Provided material
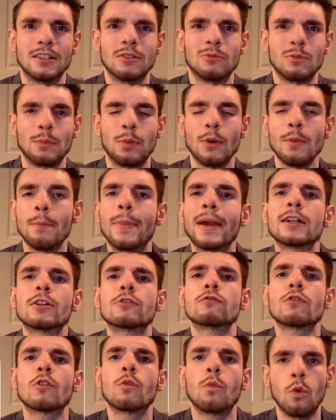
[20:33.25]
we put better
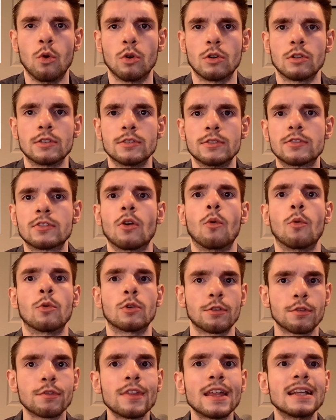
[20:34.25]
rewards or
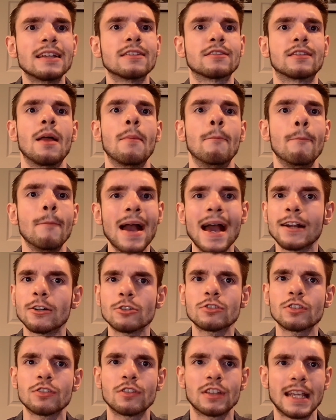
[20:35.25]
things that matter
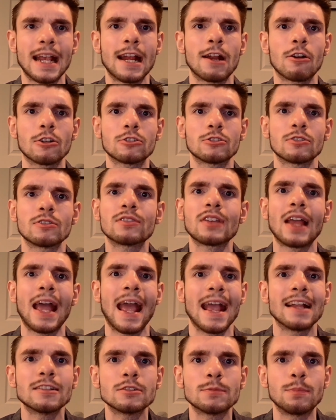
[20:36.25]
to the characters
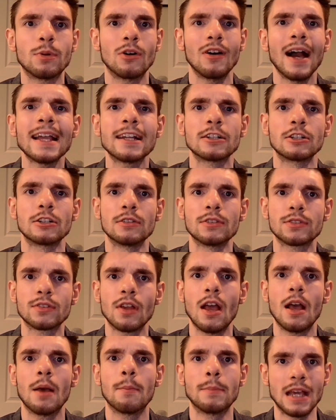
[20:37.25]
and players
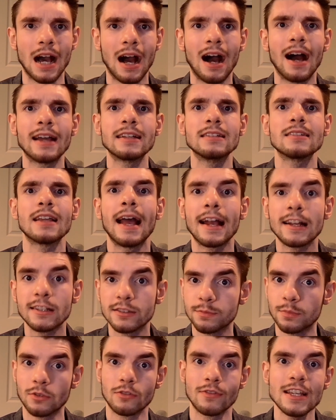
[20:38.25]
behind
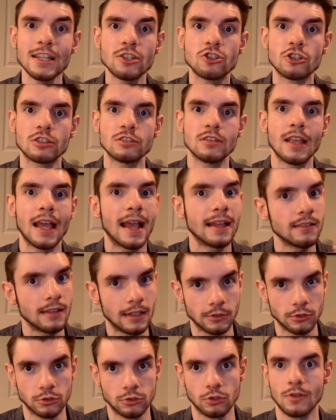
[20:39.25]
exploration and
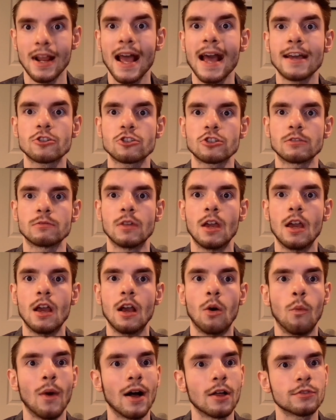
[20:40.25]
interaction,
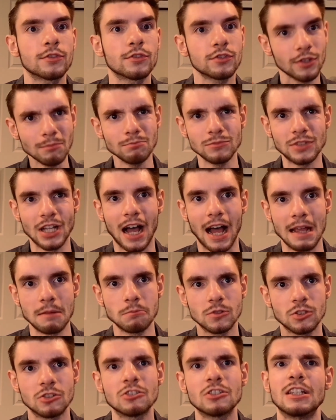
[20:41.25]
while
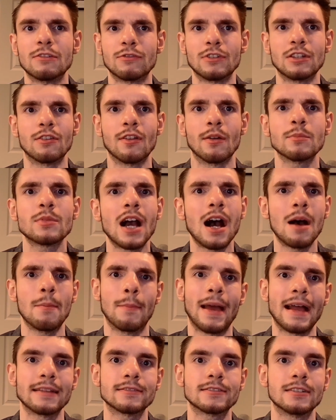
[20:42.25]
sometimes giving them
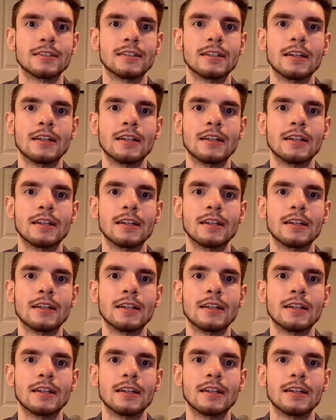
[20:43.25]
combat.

Exercise aim
Set out every record exactly, images excluded.

Response for this exercise
[20:33.25]
we put better
[20:34.25]
rewards or
[20:35.25]
things that matter
[20:36.25]
to the characters
[20:37.25]
and players
[20:38.25]
behind
[20:39.25]
exploration and
[20:40.25]
interaction,
[20:41.25]
while
[20:42.25]
sometimes giving them
[20:43.25]
combat.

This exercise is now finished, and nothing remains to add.